Please copy exactly the lines from the top of the data through the line containing "(2.08 s to 3.12 s)", and nothing else.

(Collected data entries)
========================

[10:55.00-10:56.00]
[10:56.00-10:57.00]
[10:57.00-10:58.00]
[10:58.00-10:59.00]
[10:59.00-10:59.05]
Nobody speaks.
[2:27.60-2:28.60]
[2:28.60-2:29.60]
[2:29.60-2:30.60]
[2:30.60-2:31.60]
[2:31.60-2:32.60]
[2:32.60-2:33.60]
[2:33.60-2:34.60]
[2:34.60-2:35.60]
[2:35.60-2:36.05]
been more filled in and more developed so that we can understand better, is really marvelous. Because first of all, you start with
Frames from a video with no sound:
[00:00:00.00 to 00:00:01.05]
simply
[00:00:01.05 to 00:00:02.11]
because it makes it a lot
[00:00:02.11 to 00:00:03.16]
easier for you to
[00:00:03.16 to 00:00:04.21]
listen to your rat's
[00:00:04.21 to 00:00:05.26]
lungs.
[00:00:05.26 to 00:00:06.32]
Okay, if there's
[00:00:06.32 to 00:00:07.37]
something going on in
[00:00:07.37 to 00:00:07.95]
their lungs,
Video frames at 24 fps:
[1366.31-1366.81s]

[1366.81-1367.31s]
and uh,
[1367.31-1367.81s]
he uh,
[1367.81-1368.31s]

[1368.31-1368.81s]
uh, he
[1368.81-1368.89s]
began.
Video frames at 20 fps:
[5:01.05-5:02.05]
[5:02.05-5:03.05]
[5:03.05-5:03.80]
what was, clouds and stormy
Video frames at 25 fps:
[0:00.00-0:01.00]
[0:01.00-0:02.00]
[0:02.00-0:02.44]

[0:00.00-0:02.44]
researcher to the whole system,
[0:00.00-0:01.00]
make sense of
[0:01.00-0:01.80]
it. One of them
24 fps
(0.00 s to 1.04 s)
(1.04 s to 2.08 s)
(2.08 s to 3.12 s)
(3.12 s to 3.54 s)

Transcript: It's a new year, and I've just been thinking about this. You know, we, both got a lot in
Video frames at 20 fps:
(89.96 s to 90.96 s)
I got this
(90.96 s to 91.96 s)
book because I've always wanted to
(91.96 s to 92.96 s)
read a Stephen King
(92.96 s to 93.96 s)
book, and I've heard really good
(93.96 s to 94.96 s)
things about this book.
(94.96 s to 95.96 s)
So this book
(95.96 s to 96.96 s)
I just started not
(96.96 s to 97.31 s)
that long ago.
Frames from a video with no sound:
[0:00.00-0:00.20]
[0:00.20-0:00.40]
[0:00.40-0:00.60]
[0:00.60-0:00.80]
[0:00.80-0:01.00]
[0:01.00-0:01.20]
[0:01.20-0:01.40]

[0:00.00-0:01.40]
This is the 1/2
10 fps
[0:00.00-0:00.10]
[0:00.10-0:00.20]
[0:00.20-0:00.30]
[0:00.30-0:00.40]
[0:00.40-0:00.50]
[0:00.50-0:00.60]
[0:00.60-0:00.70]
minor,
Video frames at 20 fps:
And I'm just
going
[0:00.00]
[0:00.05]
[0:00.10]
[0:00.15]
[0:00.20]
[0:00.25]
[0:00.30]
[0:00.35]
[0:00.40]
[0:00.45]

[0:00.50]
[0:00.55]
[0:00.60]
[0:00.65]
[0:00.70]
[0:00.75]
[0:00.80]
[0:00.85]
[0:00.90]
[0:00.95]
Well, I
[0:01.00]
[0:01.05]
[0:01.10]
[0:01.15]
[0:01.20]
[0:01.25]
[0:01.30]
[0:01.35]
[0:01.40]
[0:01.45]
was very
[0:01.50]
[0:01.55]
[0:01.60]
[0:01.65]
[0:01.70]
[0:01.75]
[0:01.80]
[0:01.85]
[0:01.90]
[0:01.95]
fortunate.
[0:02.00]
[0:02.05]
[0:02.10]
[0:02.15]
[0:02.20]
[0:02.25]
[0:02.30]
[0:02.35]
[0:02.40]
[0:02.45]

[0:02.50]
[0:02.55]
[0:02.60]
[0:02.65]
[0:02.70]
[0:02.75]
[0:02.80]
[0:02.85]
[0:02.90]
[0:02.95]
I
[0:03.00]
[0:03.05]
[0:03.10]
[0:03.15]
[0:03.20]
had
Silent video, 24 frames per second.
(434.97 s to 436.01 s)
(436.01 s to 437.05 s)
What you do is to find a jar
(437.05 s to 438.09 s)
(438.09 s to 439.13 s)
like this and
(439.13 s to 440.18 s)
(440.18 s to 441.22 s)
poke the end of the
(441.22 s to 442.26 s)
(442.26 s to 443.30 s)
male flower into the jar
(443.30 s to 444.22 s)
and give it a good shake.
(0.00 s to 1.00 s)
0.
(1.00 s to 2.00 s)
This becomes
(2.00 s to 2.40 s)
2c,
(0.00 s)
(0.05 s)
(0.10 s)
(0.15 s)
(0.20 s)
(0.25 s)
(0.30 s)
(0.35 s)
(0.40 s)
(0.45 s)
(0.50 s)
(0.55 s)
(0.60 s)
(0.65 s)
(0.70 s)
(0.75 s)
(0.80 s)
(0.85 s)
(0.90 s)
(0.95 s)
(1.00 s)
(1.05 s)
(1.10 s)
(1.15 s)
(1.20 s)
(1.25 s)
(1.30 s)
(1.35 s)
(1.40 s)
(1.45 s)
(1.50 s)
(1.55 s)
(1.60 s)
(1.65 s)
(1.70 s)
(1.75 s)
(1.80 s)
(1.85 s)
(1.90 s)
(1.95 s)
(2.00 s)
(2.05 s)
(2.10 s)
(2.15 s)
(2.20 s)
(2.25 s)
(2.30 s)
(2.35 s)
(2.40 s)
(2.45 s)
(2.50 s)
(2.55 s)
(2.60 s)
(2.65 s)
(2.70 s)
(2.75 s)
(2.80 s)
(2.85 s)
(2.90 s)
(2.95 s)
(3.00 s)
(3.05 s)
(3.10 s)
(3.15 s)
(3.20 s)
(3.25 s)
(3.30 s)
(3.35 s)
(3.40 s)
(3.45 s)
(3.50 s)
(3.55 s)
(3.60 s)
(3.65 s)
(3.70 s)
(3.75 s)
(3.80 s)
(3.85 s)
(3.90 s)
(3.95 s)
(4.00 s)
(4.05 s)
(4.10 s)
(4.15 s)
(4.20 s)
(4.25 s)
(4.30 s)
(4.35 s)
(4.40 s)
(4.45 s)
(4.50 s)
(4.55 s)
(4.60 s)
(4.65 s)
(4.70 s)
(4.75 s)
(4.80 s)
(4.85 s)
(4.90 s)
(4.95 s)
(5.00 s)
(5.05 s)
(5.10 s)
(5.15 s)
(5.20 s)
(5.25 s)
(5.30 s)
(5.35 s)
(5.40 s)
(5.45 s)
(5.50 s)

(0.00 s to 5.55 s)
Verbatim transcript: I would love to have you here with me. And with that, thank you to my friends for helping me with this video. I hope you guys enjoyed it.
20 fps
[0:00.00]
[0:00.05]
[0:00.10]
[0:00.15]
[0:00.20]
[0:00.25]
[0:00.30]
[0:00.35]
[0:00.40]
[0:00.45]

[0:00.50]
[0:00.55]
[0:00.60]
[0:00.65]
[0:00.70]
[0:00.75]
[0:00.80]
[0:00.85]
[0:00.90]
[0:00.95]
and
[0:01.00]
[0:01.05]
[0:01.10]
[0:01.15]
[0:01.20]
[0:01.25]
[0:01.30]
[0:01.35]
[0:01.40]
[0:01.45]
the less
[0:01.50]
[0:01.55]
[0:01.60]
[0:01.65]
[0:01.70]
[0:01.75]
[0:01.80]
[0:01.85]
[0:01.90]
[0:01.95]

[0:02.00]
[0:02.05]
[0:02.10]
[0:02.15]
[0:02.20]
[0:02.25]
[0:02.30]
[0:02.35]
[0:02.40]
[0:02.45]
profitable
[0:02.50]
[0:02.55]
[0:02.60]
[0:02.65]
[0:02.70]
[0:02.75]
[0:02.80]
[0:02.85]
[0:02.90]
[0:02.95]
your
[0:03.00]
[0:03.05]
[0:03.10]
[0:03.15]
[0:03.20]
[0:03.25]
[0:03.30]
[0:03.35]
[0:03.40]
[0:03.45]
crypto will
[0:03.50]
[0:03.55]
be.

========================

SOLVED PROBLEM
[10:55.00-10:56.00]
[10:56.00-10:57.00]
[10:57.00-10:58.00]
[10:58.00-10:59.00]
[10:59.00-10:59.05]
Nobody speaks.
[2:27.60-2:28.60]
[2:28.60-2:29.60]
[2:29.60-2:30.60]
[2:30.60-2:31.60]
[2:31.60-2:32.60]
[2:32.60-2:33.60]
[2:33.60-2:34.60]
[2:34.60-2:35.60]
[2:35.60-2:36.05]
been more filled in and more developed so that we can understand better, is really marvelous. Because first of all, you start with
Frames from a video with no sound:
[00:00:00.00 to 00:00:01.05]
simply
[00:00:01.05 to 00:00:02.11]
because it makes it a lot
[00:00:02.11 to 00:00:03.16]
easier for you to
[00:00:03.16 to 00:00:04.21]
listen to your rat's
[00:00:04.21 to 00:00:05.26]
lungs.
[00:00:05.26 to 00:00:06.32]
Okay, if there's
[00:00:06.32 to 00:00:07.37]
something going on in
[00:00:07.37 to 00:00:07.95]
their lungs,
Video frames at 24 fps:
[1366.31-1366.81s]

[1366.81-1367.31s]
and uh,
[1367.31-1367.81s]
he uh,
[1367.81-1368.31s]

[1368.31-1368.81s]
uh, he
[1368.81-1368.89s]
began.
Video frames at 20 fps:
[5:01.05-5:02.05]
[5:02.05-5:03.05]
[5:03.05-5:03.80]
what was, clouds and stormy
Video frames at 25 fps:
[0:00.00-0:01.00]
[0:01.00-0:02.00]
[0:02.00-0:02.44]

[0:00.00-0:02.44]
researcher to the whole system,
[0:00.00-0:01.00]
make sense of
[0:01.00-0:01.80]
it. One of them
24 fps
(0.00 s to 1.04 s)
(1.04 s to 2.08 s)
(2.08 s to 3.12 s)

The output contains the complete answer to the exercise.